* **Problem to work on**: Reproduce each record exactly. The pictures should be skipped.

>>

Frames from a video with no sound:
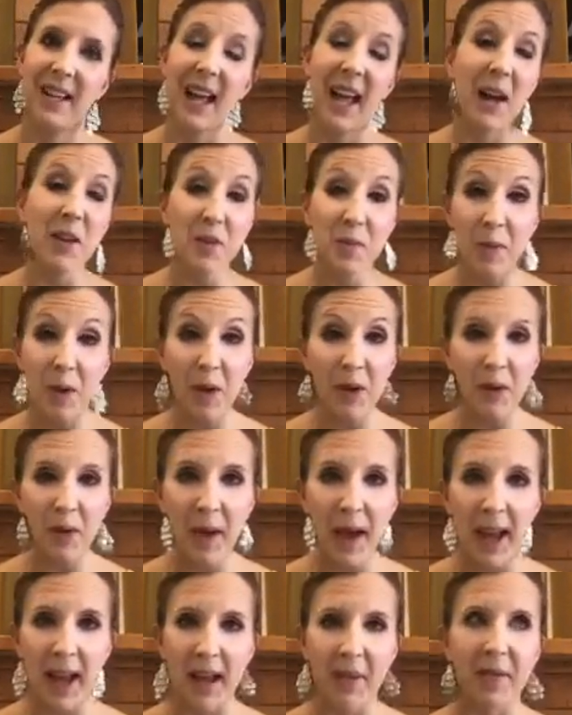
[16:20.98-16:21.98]
I was blown
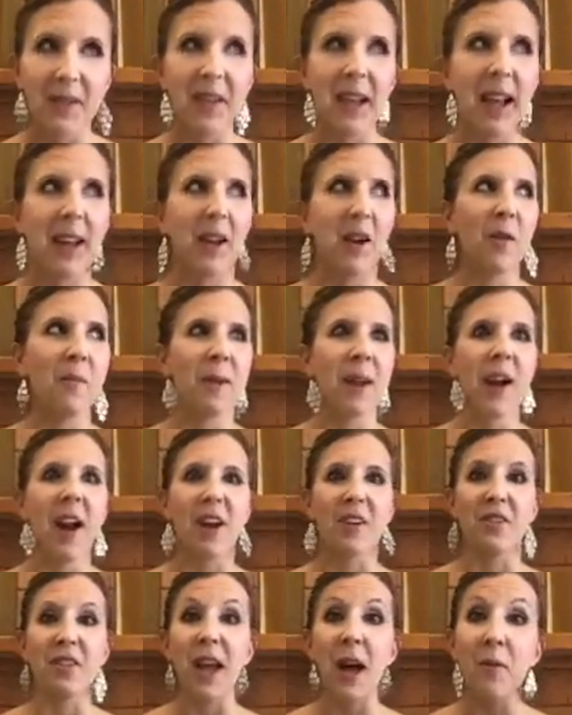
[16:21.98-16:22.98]
away. I was like, oh my
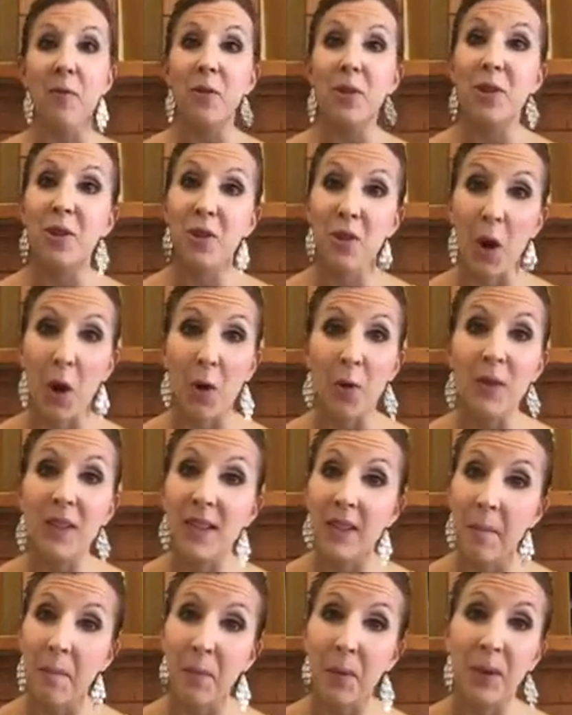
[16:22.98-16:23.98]
gosh, that was so
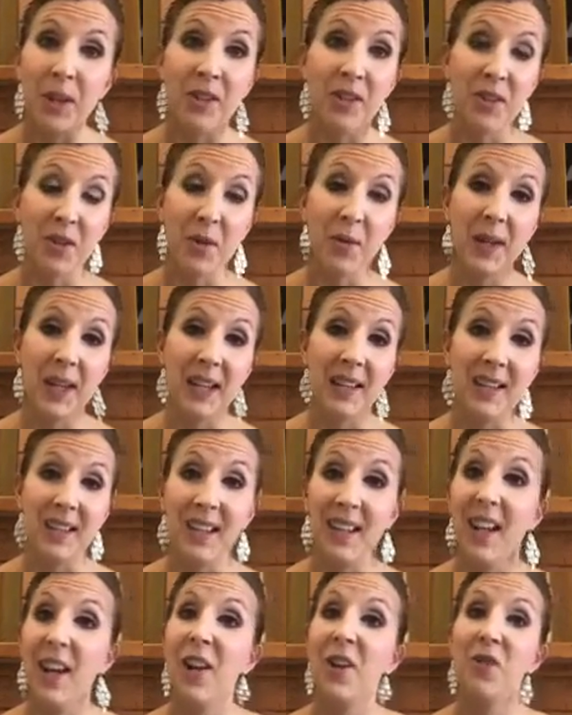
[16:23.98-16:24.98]
simple and so
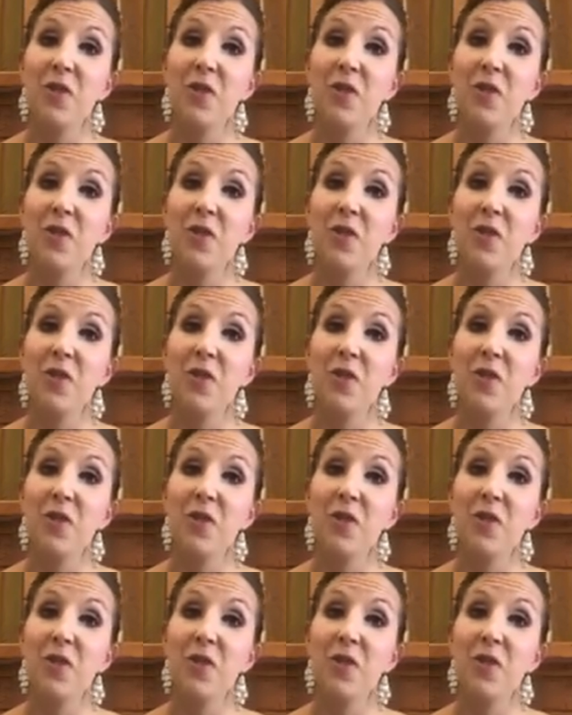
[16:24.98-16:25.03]
easy,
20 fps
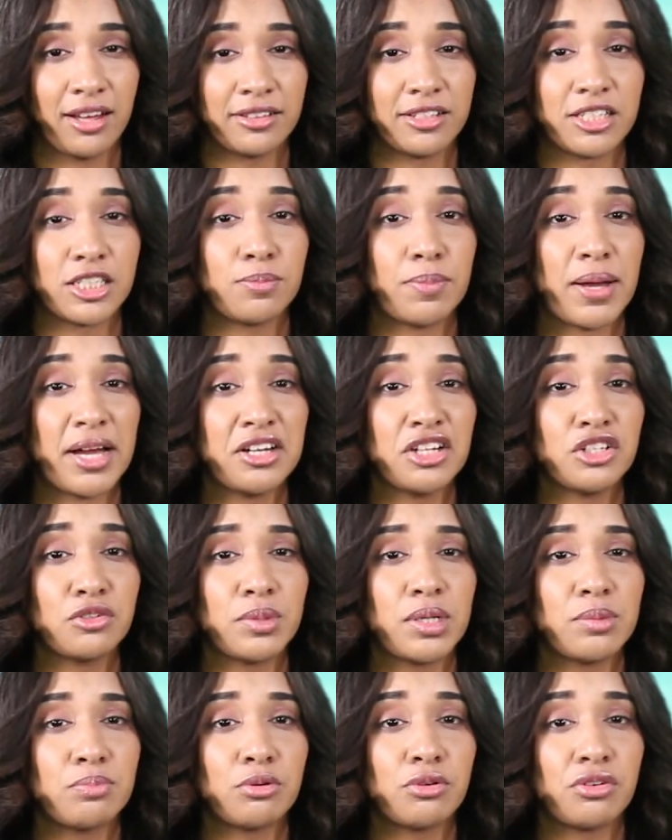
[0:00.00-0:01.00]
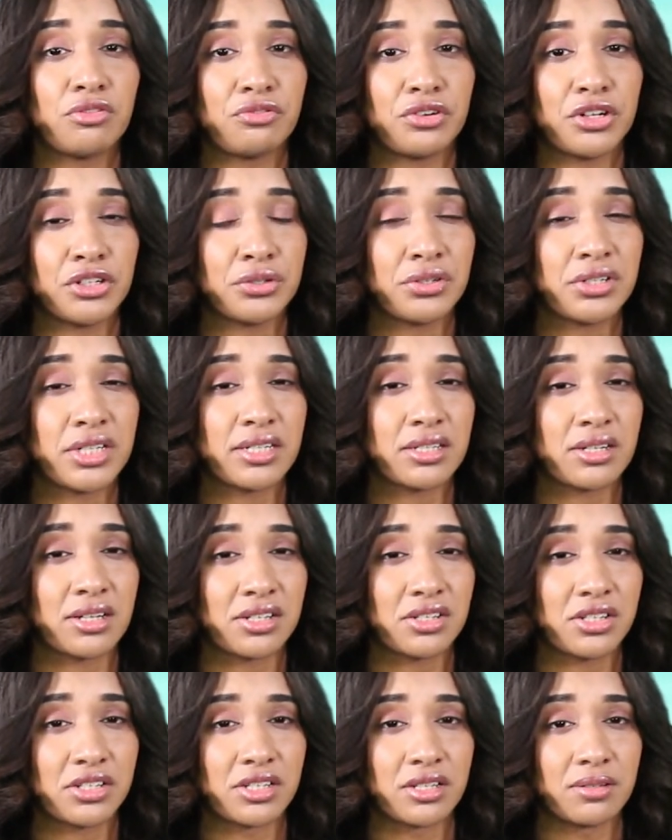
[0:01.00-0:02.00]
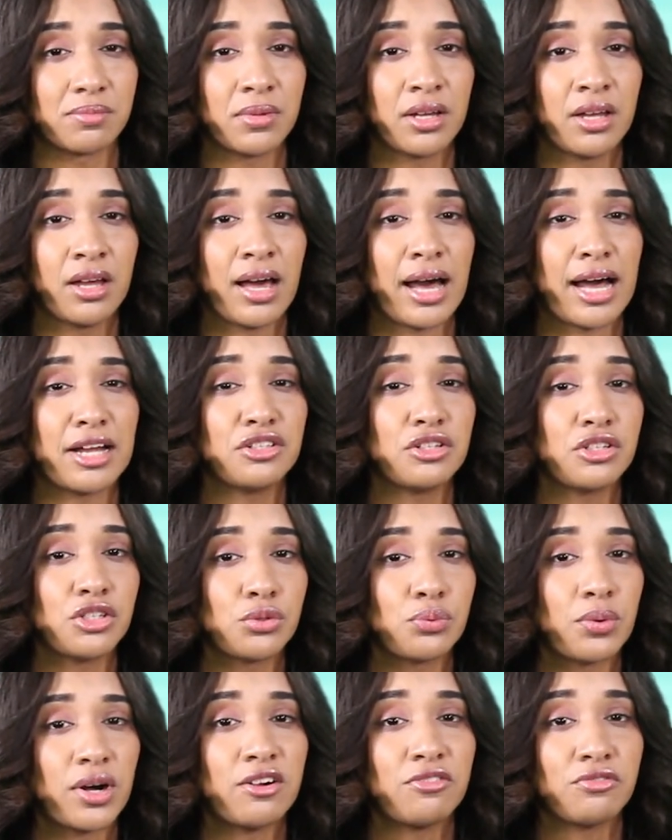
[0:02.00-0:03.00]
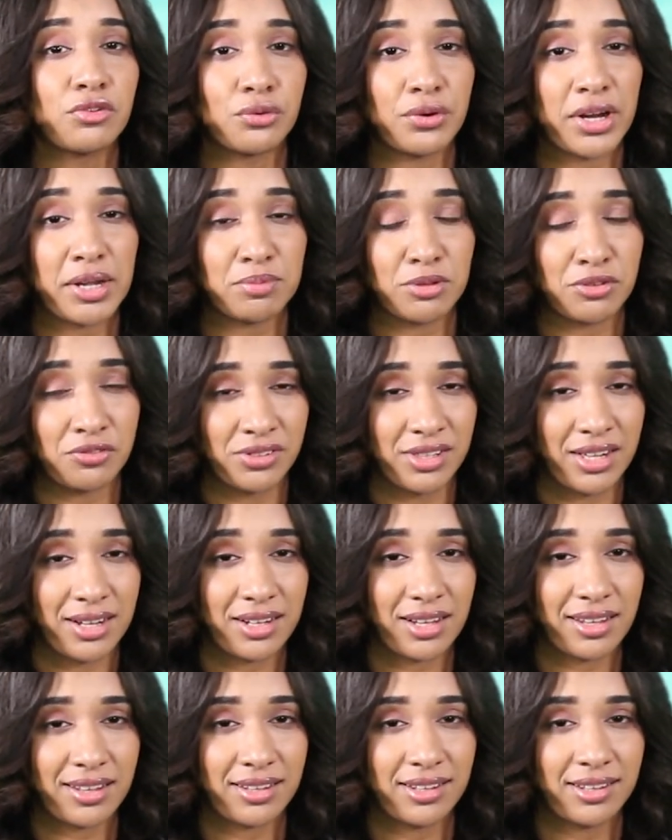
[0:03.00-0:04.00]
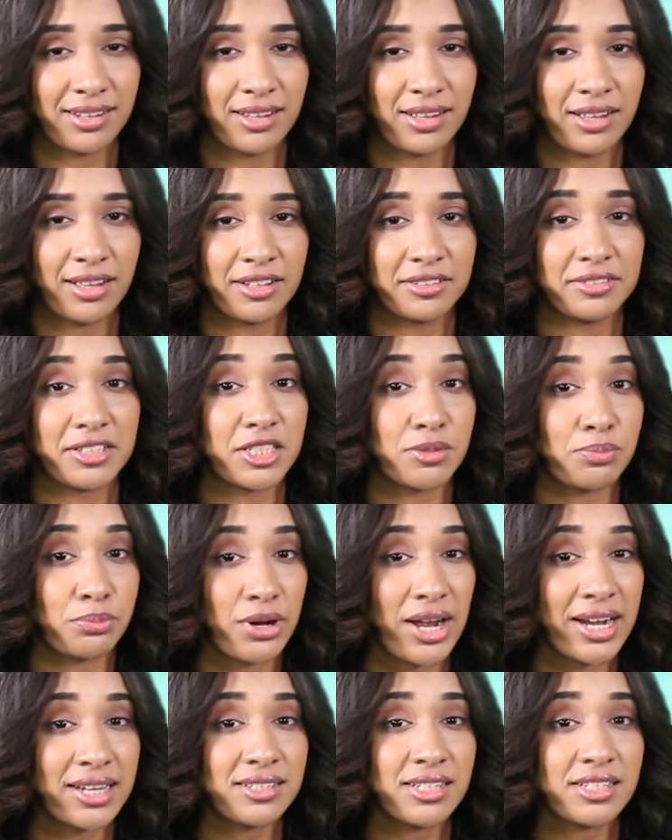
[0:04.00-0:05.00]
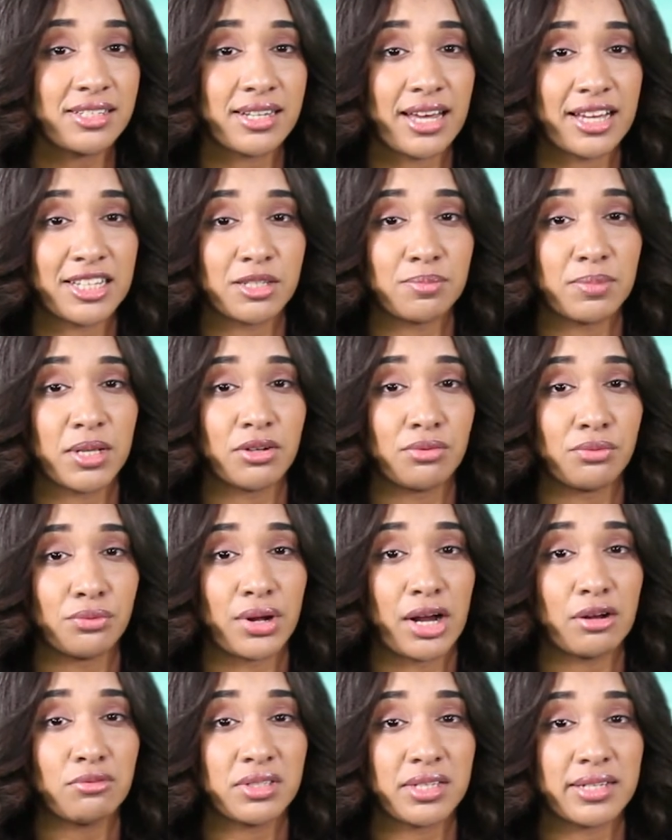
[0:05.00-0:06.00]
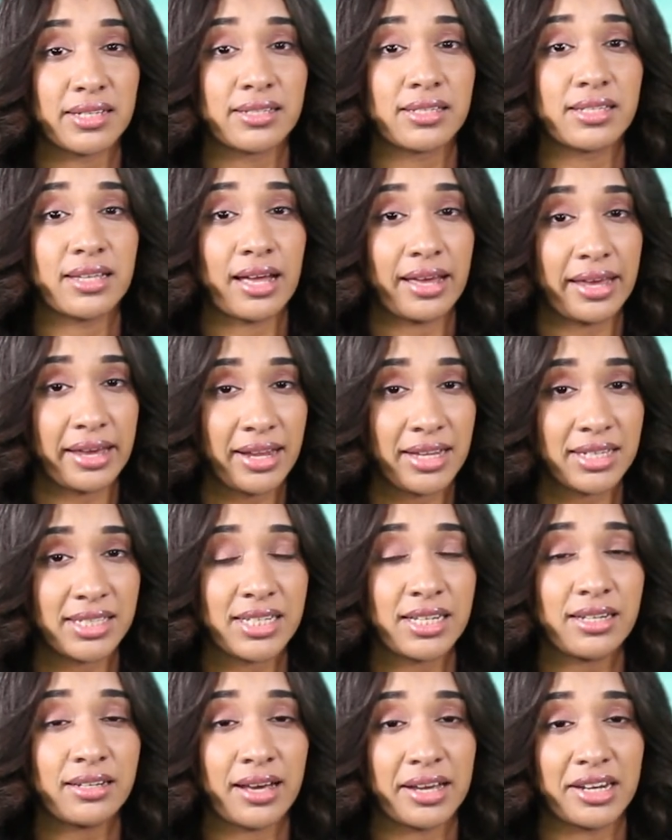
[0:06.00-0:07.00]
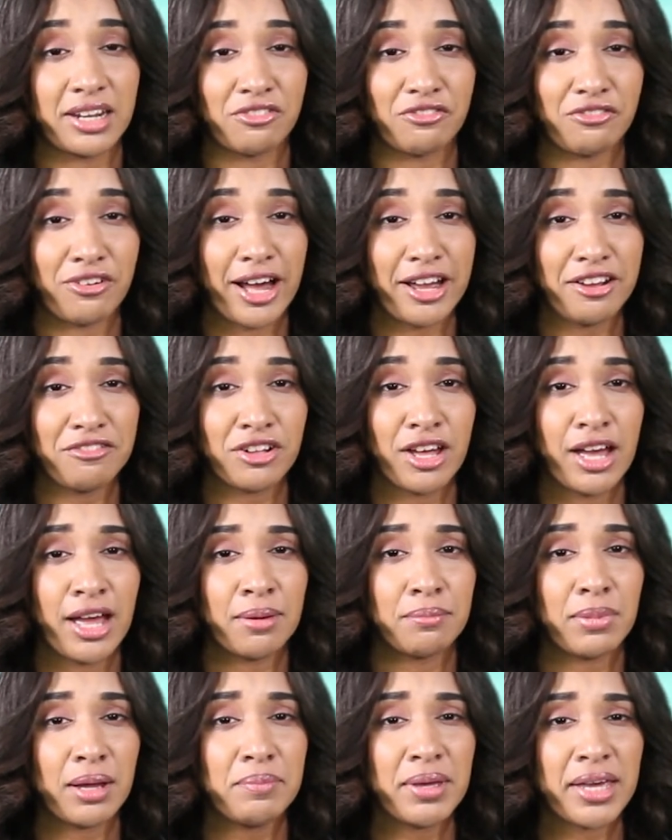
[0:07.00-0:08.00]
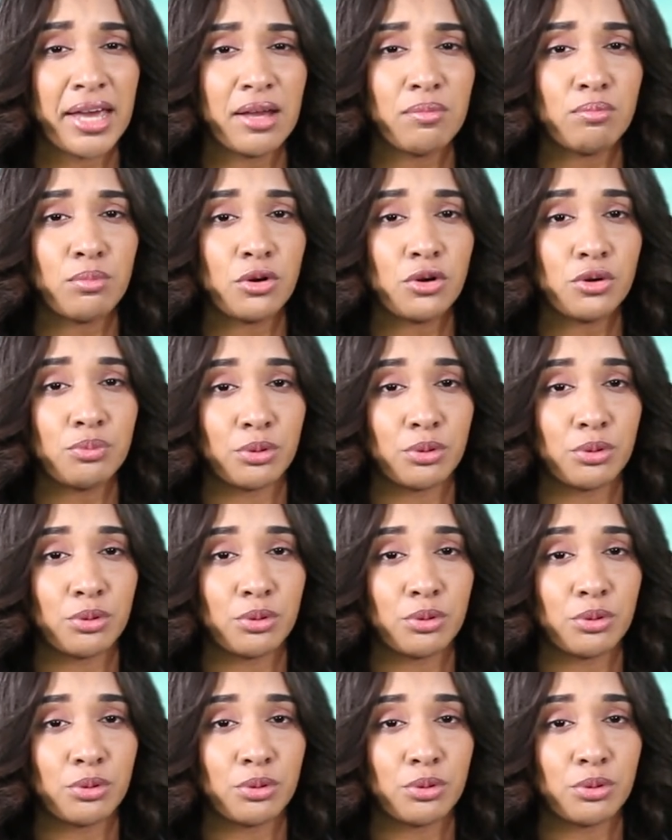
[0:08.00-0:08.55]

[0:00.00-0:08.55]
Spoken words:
The Spanish people refer to this custom as the 12 grapes of luck. This practice has been around since 1895 but became more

<<

* **Response to this task**:
Frames from a video with no sound:
[16:20.98-16:21.98]
I was blown
[16:21.98-16:22.98]
away. I was like, oh my
[16:22.98-16:23.98]
gosh, that was so
[16:23.98-16:24.98]
simple and so
[16:24.98-16:25.03]
easy,
20 fps
[0:00.00-0:01.00]
[0:01.00-0:02.00]
[0:02.00-0:03.00]
[0:03.00-0:04.00]
[0:04.00-0:05.00]
[0:05.00-0:06.00]
[0:06.00-0:07.00]
[0:07.00-0:08.00]
[0:08.00-0:08.55]

[0:00.00-0:08.55]
Spoken words:
The Spanish people refer to this custom as the 12 grapes of luck. This practice has been around since 1895 but became more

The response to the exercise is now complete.